• **Required work**
Return, unchanged and with no pictures, the lines below from the very first through the one that contains "(0.00 s to 14.90 s)".

Stored data
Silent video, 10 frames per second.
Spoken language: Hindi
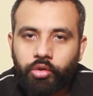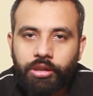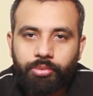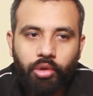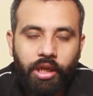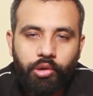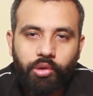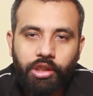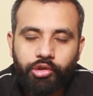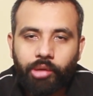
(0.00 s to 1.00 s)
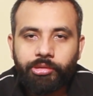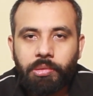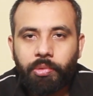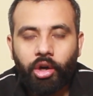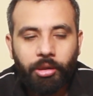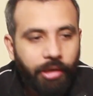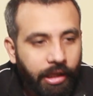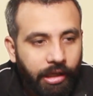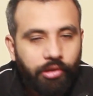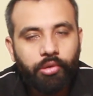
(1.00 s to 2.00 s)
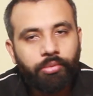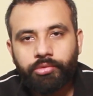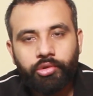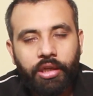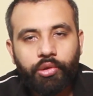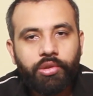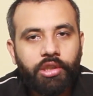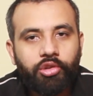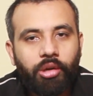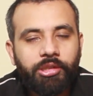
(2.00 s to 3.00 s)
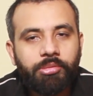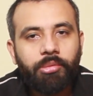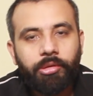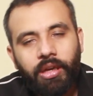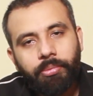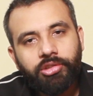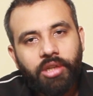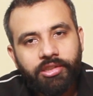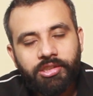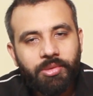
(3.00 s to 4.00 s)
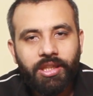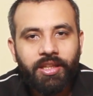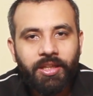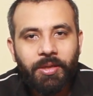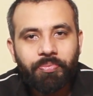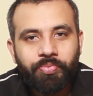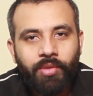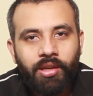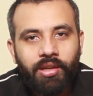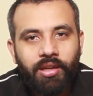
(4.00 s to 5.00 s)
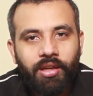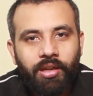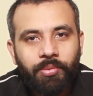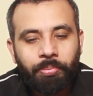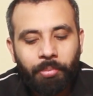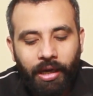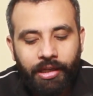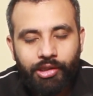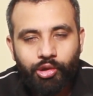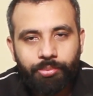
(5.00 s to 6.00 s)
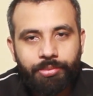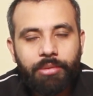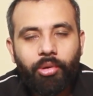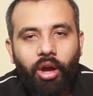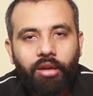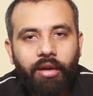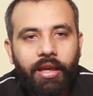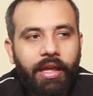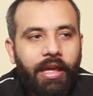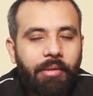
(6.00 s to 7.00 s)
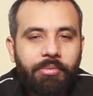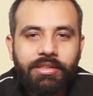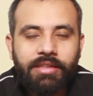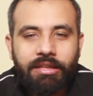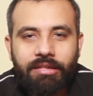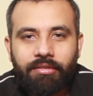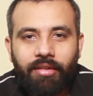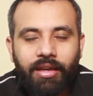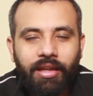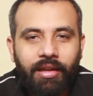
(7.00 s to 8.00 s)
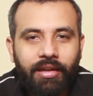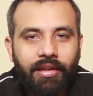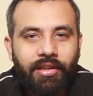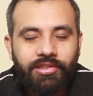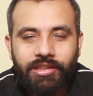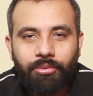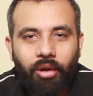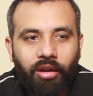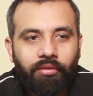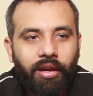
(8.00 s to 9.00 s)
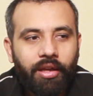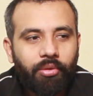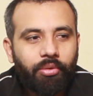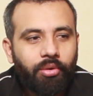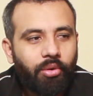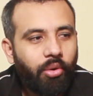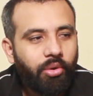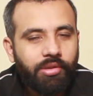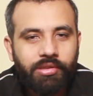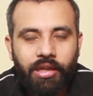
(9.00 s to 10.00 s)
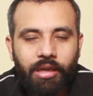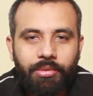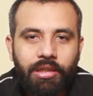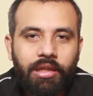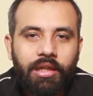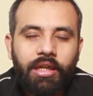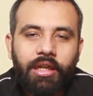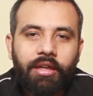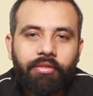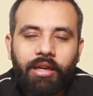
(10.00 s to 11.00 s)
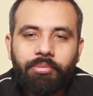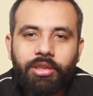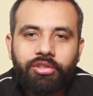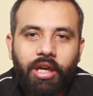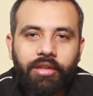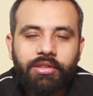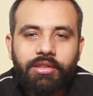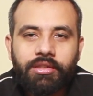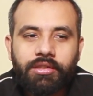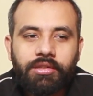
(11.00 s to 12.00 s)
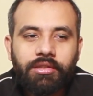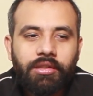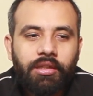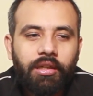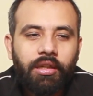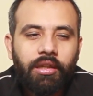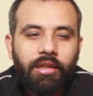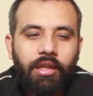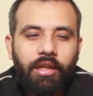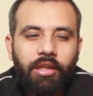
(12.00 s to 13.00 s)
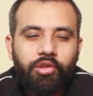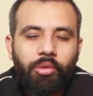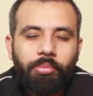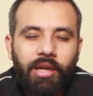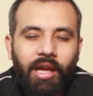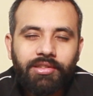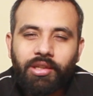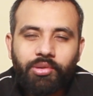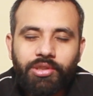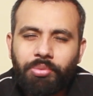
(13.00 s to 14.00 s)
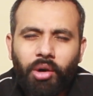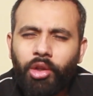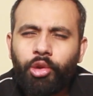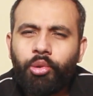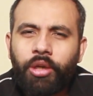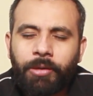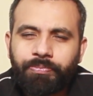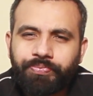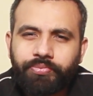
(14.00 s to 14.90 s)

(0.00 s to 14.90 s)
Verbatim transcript: तो जब जुलाई 2024 में प्लाट मिलेंगे तो जुलाई 2024 में हम डेवलपमेंट चार्जेस भी दे देंगे बाकी जो बी ब्लॉक वाले हैं बी सेंट्रल वाले हैं सी ब्लॉक वाले हैं उनको तो सर अभी डेवलपमेंट चार्जेस की जो मनाजल उनसे बहुत दूर हैं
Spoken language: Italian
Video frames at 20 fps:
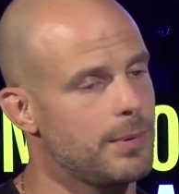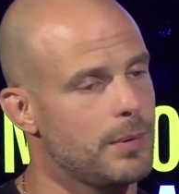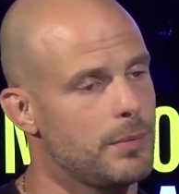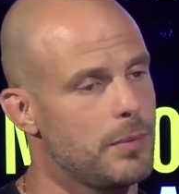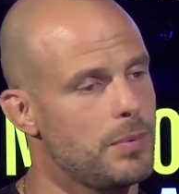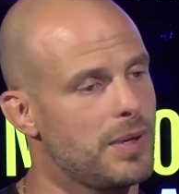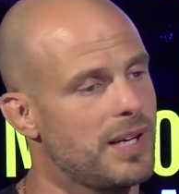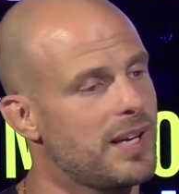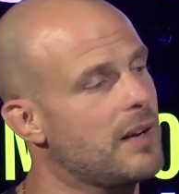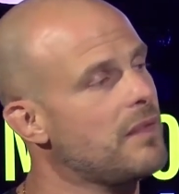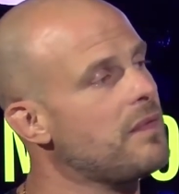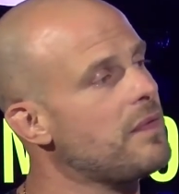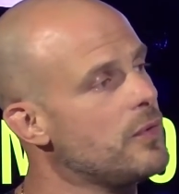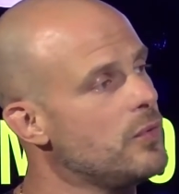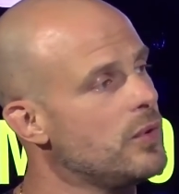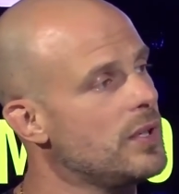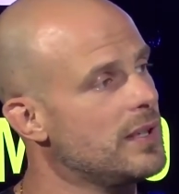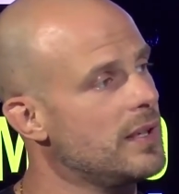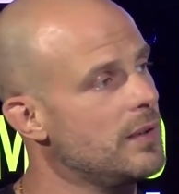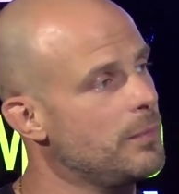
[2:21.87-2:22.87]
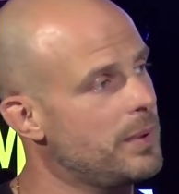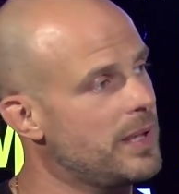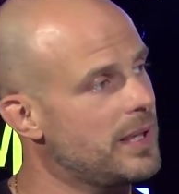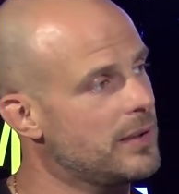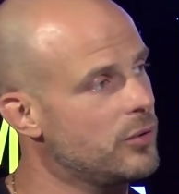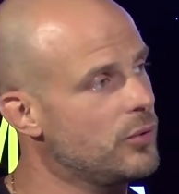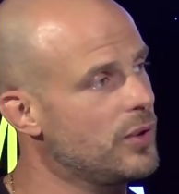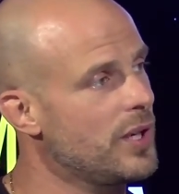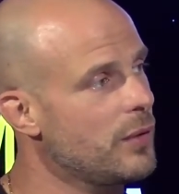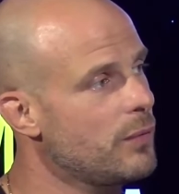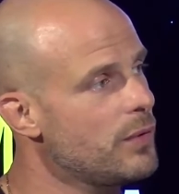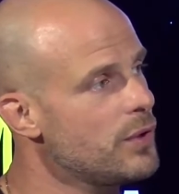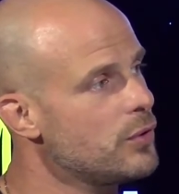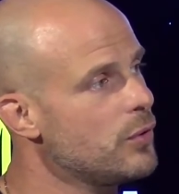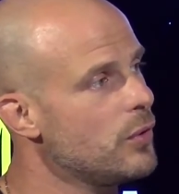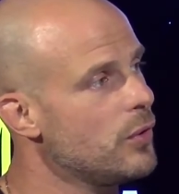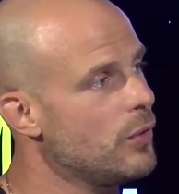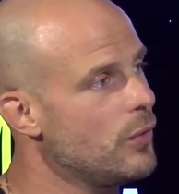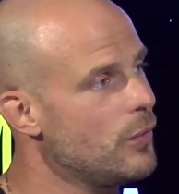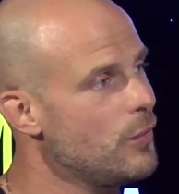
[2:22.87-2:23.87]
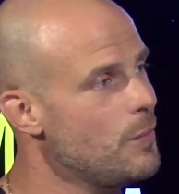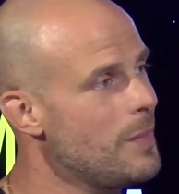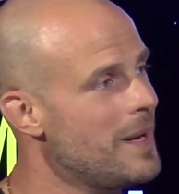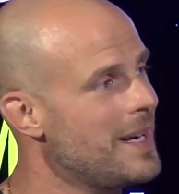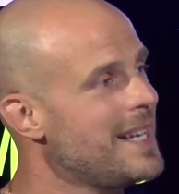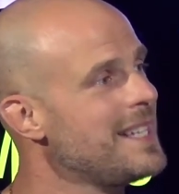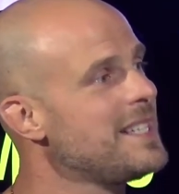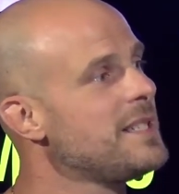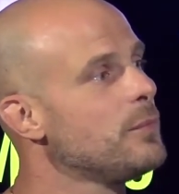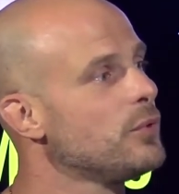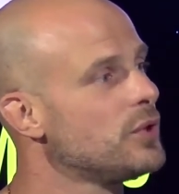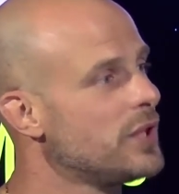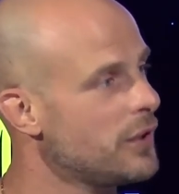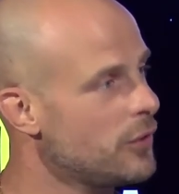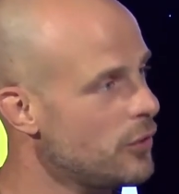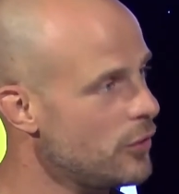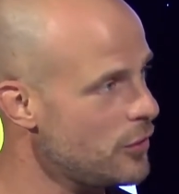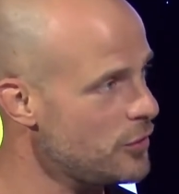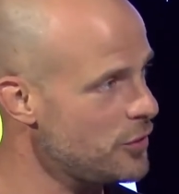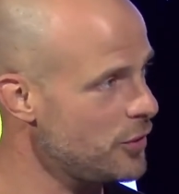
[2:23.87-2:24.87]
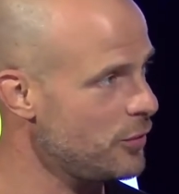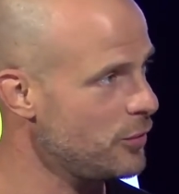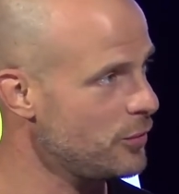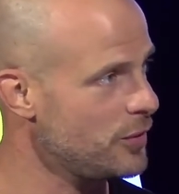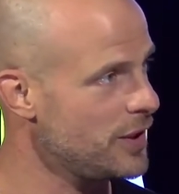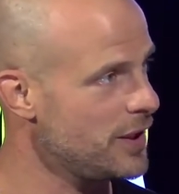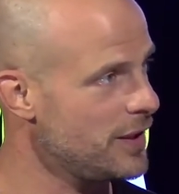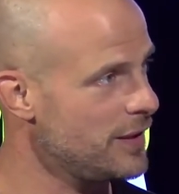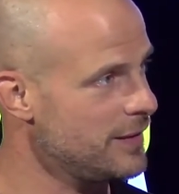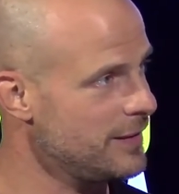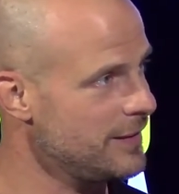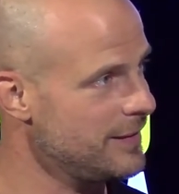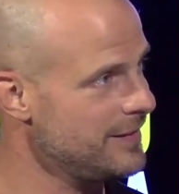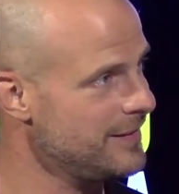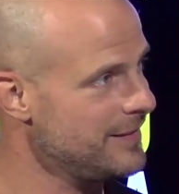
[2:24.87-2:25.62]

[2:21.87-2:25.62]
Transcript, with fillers: proprio perché la figura dell'operatore in questo umanesimo tecnologico di,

• **Your response**
Silent video, 10 frames per second.
Spoken language: Hindi
(0.00 s to 1.00 s)
(1.00 s to 2.00 s)
(2.00 s to 3.00 s)
(3.00 s to 4.00 s)
(4.00 s to 5.00 s)
(5.00 s to 6.00 s)
(6.00 s to 7.00 s)
(7.00 s to 8.00 s)
(8.00 s to 9.00 s)
(9.00 s to 10.00 s)
(10.00 s to 11.00 s)
(11.00 s to 12.00 s)
(12.00 s to 13.00 s)
(13.00 s to 14.00 s)
(14.00 s to 14.90 s)

(0.00 s to 14.90 s)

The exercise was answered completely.